If the case could stand up to regular wear and tear, it’d be a good-looking case. Its exterior matches the iPhone 4’s gloss note for note, and the case has stylish trim made of silicone rubber. The silicone rubber also lines the interior of the case to prevent the hard plastic exterior from scratching the iPhone. The silicone peaks through the hard plastic exterior on the corners of the iPhone as well as sticking up a millimeter above the edges iPhone’s screen, adding some protection for the front glass should the iPhone land on that side.

Unfortunately for the CandyShell, it has another disastorous design flaw beyond its durability issues: the case makes the iPhone’s ringer switch nearly impossible to access. I had to jam my fingernail into the narrow opening the case provides to access the switch. And despite my effort (and some pain), I could still just barely flip the switch. When we experience a design element like this, we wonder if some of these manufacturers ever actually use their own cases.

The CandyShell does excel in at least one area: protection. It’s a dual-layer case that combes an interior silicone layer with an exterior hard-plastic layer. We think Speck has achieved the perfect thickness for the necessary compromise between protection and maintaining the iPhone 4’s thinness. Overall, the case offers exellent shock absorption. And, the case has a silicone rubber rim that sticks up a quarter of an inch above the iPhone’s screen, taking on some impact should the iPhone drop on that side.

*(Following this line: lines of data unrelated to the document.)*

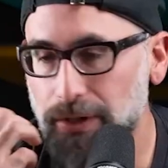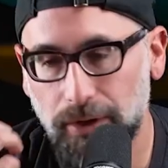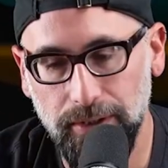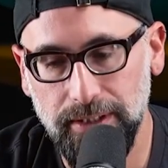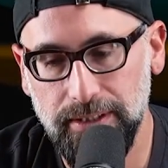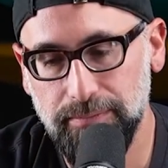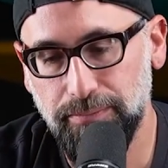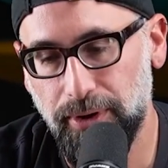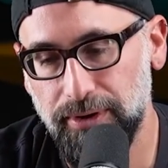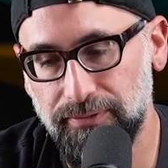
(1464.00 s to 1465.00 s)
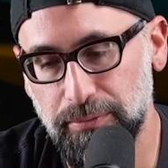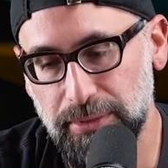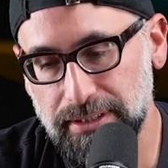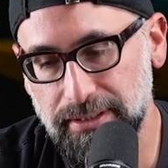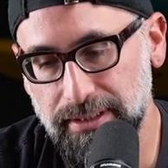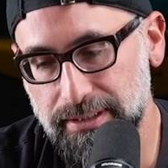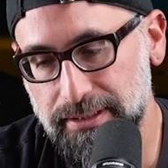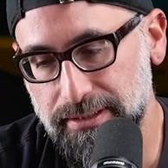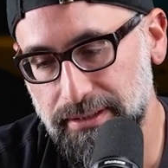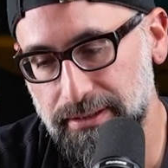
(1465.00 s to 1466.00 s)
the hardest part of the
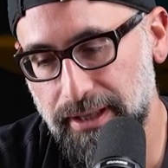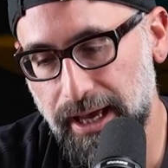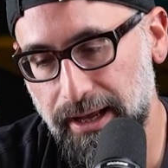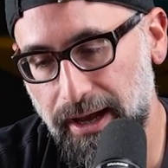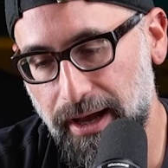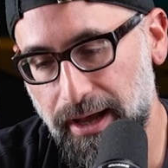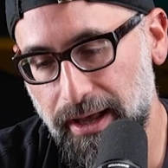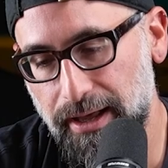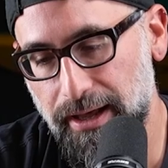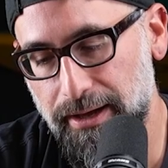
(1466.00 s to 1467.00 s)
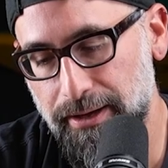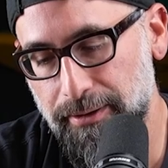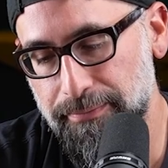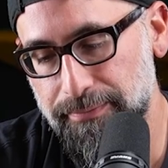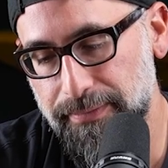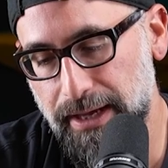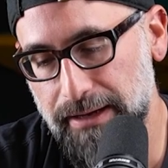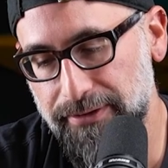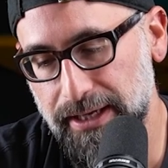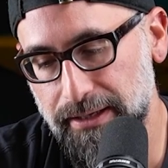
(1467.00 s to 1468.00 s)
business that
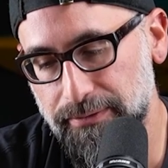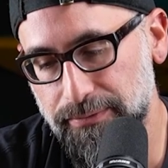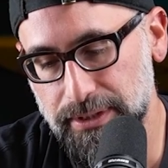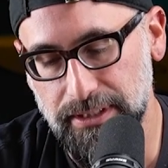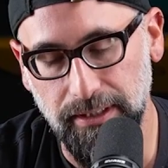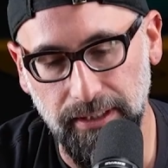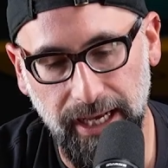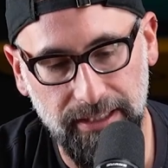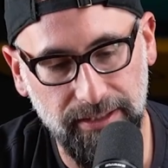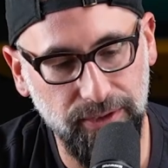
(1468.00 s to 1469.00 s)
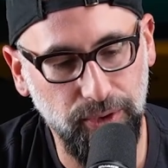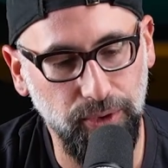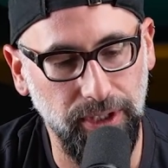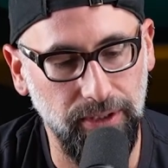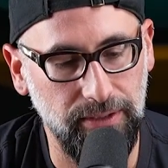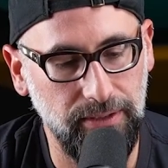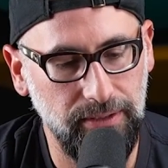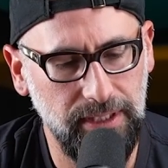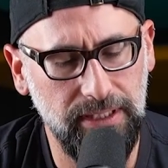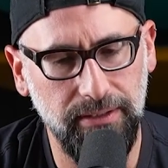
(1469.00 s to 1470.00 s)
I've hit was the last 2 years.
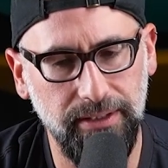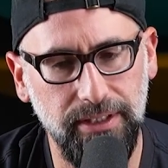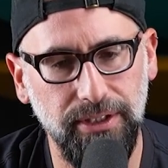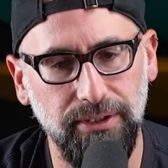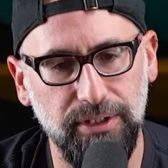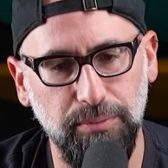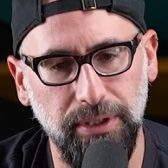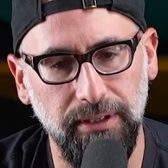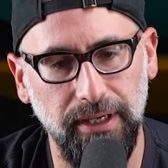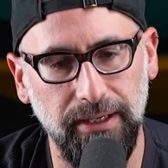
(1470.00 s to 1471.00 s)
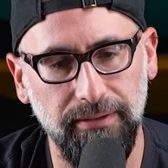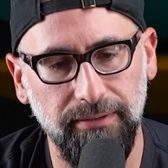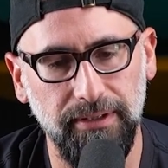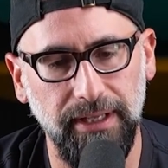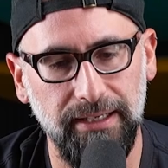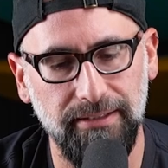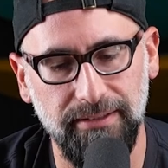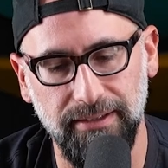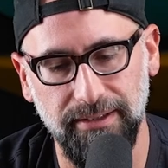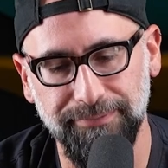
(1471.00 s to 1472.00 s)
This year has been like the
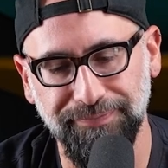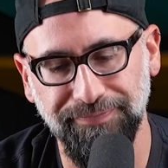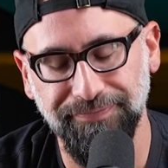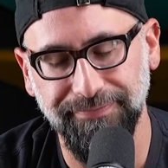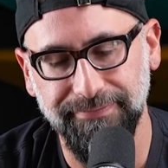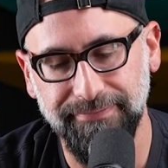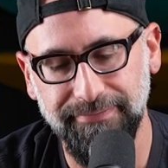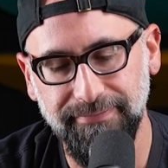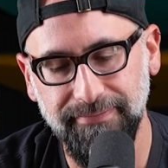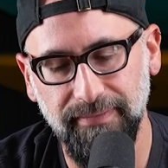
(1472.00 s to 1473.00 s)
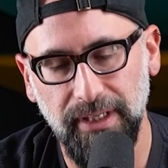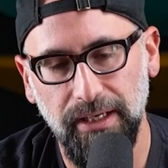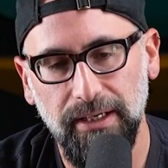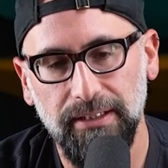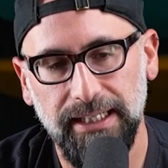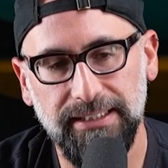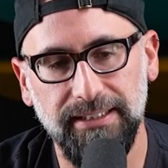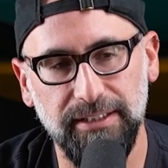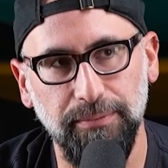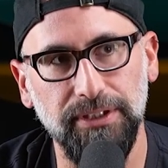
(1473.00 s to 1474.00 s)
last
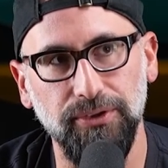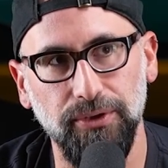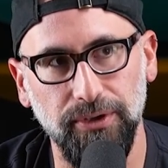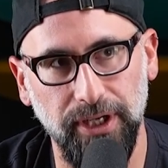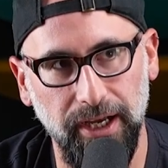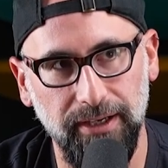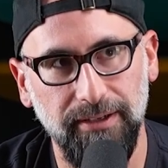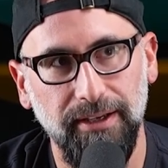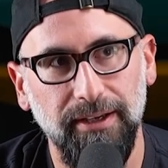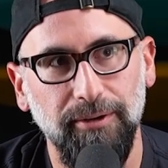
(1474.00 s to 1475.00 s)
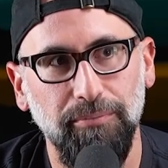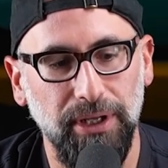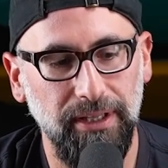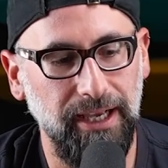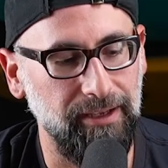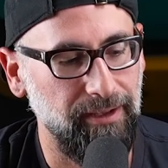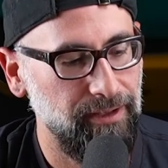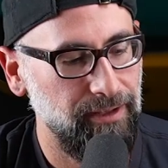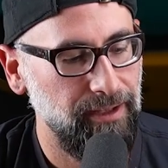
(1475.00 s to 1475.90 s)
6 months are okay, but like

The Speck CandyShell‘s ($16) glossy hard-plastic exterior is simply the most scratchable surface we’ve seen in an iPhone case. After just a few days of use, the case looked like it had been dragged down the highyway—the amount of scratches and scuffs it gathered from storing it in pockets and on tables was astonishing. Combine that with a major design flaw that limits access to the iPhone’s ringer switch, and even the case’s excellent dual-layer protection can’t lead us to recommend this case. We rate the CandyShell a 4.0 out of 10.